17 Mar A Visual Q&A with Artist Oskar Keogh
What a sincere pleasure to receive not only a poetic response from artist Oskar Keogh, but to have original visuals to suit! Keogh, “famously the only non-famous member of [their] family”, first grabbed our attention with playful digital gradients, bright colours, artful comics and romantic love notes to their partner. We chatted with Keogh about their absurd zine collab with Emelia Steenkamp and upcoming hand poke tattoo endeavors. Our conversation further traverses the topics of camaraderie, companionship, finding purpose in practice and, in the words of Ross Gay, “tendernesses” in life.
Some of my favourite pieces of yours are personal expressions of love and romantic gestures to your partner. These cards and comics are so charming, artful and rare. I suppose being in love can be a huge inspiration for many people: symbolising hope and uncommon connection. Can you tell us more about your experience?
Ever since I was smaller, about a child’s size, I’ve been emitting a kind of echolocation to determine the whereabouts of a great love. The signal has bounced off of a few unfortunate and unsuspecting individuals, but eventually my partner Tatiana answered the call. I find this to be miraculous, and I hope to never lose sight of it, or of her. Ultimately, a sense of gratitude drives all my expressions of love, whether it’s illustrating a comic strip or cooking her breakfast.
Another favorite of mine is the brilliantly absurd collab zine, which you made with Emelia Steenekamp. For those who haven’t seen it yet, can you talk around how it came to be?
Emelia is an extraordinary writer, her friendship is a real gift. We had been plotting a collaboration across our time zones to no avail. We had just about consumed the whole world and remade it in our image, when Emelia had the brilliant idea of exploring our shared curiosity for forms. That is to say, documents, certificates, reports, contracts, and the like. She wrote the words and formed the document, while I created corresponding images. The whole thing played out like a conversation between a deviant bureaucrat and an unintelligible hieroglyphist.
What are some of your favourite pieces?
My absolute favourite piece just so happens to be the worst thing I’ve ever made. It’s a clay head I made in my first year of uni, it’s modeled after my dear friend and esteemed artist Mia Darling. It is only scarcely human in appearance. It’s currently on show, sitting on her front stoop, guarding her house against an array of Austrian curses
It’s safe to say that most creative parents birth artsy kids, what was your context to how you got where you are?
My parents were and are rather renowned South African actors, a profession which they warned me against from a very young age. I am famously the only non-famous member of my family. So, speaking from the depths of my anonymity, I think my origin story is very much one of being the painfully visibly gay kid who was teased a great deal. I much preferred sitting with the teacher and drawing pictures during break-time, which I think has actually paid off for me.
What are some of the themes you find yourself circling back to in your work?

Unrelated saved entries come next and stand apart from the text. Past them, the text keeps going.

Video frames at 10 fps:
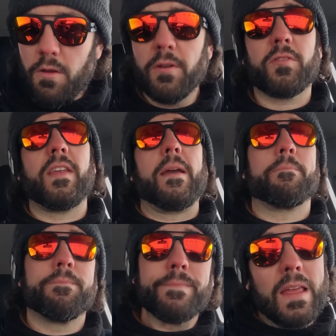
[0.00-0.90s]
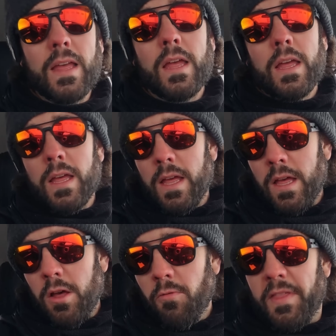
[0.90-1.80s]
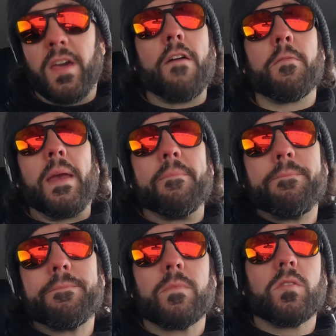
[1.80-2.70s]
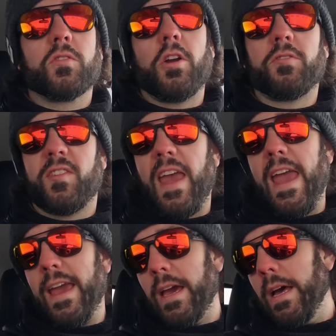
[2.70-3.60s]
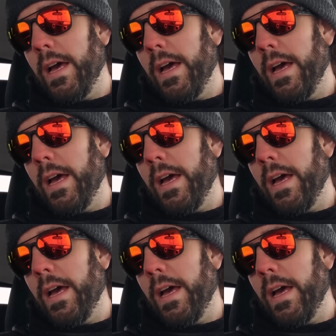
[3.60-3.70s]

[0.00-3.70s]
Here's the thing when the government starts saying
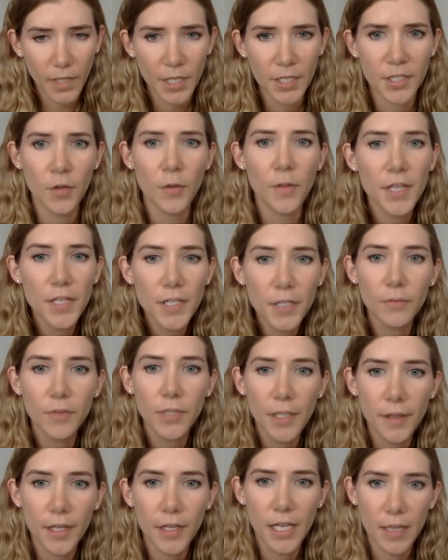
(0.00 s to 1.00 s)
So these are
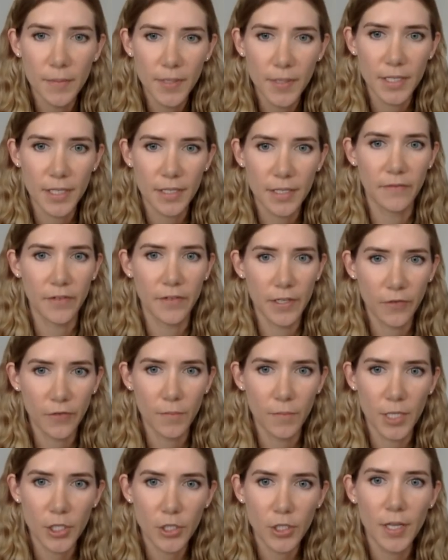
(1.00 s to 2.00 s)
really the key pieces of
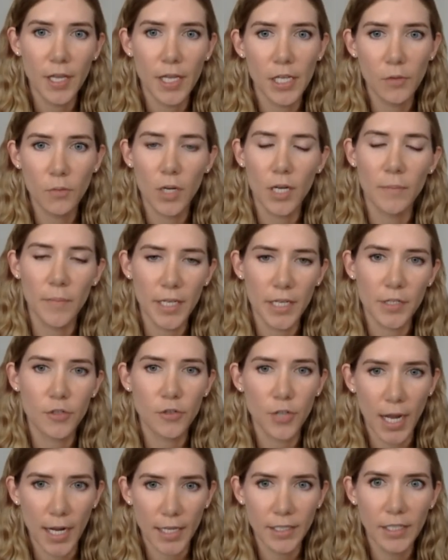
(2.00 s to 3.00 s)
information that you want to be
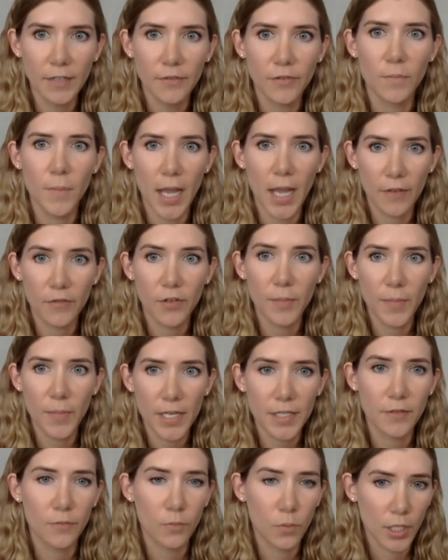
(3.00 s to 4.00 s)
extracting from every
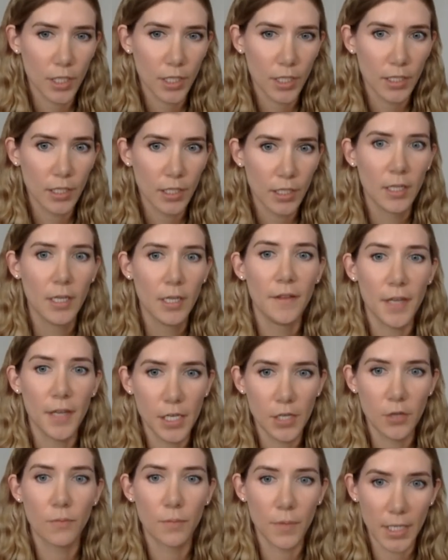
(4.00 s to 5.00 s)
piece of work that
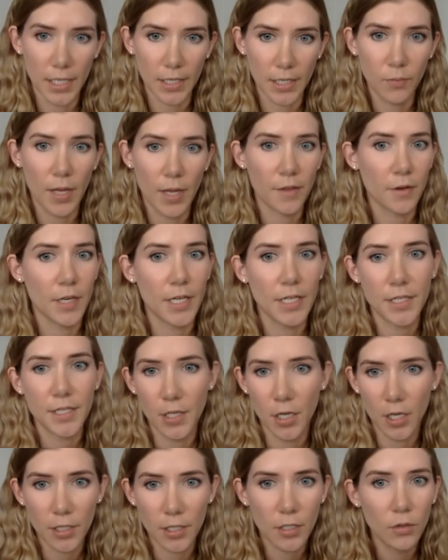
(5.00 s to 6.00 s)
you read, whether it's
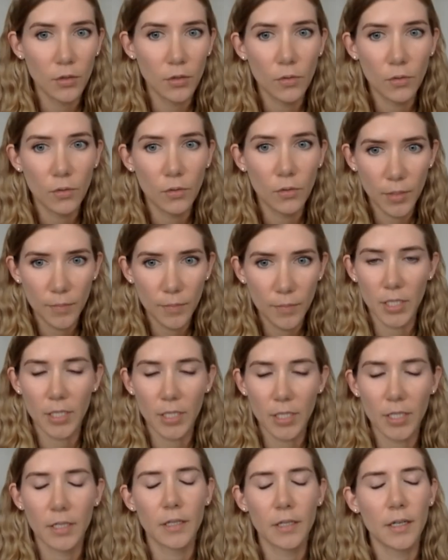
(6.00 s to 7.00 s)
an article or a book,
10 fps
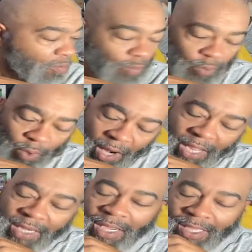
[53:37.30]

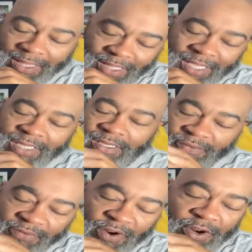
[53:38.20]
right this
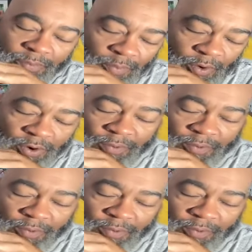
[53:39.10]
very mor-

My memory is a kind of failed state, so I find there is an ominous circling of crows that precede any generous idea I might have. I don’t often think clearly, so my dreams are a great resource because they have their own blurry logic. Dreams and memories hold the greatest potency for me, and informs much of what I make. Alongside this, I have a keen interest in subjects like friend’s faces, outdated diagrams, microbial life, religious scripture, children’s literature and how moths have been led astray from the moon by an overabundance of lamps. I dwell on that last point an awful lot.
It can be tricky and even seemingly impossible to look into 2021 without a shudder (there’s hope there too), but can you share some things you’re looking forward to? It doesn’t have to be related to your art at all.
There is much to be uncertain about, but I am allowing myself to be cautiously optimistic. My hope for 2021 is that it becomes a juicy, cybernetic-sentient, dystopian vision that the early eighties promised us. If that doesn’t come to fruition, at the very least I will be pursuing my MFA degree which is thrilling. I’ve also recently taken up stick ‘n poke tattooing with the help of the talented tattoo artist Fabi Holm. I plan to offer my services, but moreover I’d like to be entirely covered in self-inflicted tattoos by the end of the year.
For those out there who weren’t blessed enough to attend your grad show, what were you exploring there at the end?
My exhibition “Bite an Intellectual and all you’ll taste is Dog Biscuit” was very much my venting frustration toward some aspects of intellectualism and academia. While studying, I found myself getting into a ton of theoretical binds that left me feeling very flustered and confused. So, I decided a better use of my powers might be to simply write and produce images that were playful and irreverent. I attempted to create a colourful little world with a motley crew of object-characters that live inside it.
What place do you think artists have in society these days? I mean, perhaps we just ought to keep practicing, reflecting, playing and commenting. What do you think?
Oh boy, I’ve sat through long periods of time where I have mercilessly questioned my worth as an artist and my choosing this path. Then I remember, I am practically unemployable in any other field, so I have to make it work. Of course these days one might feel a little absurd if you’re not, say, a healthcare worker or an environmentalist (I know I do). Even though I have vague and anarchic ideas about what a society is and should be, I do think every job is important.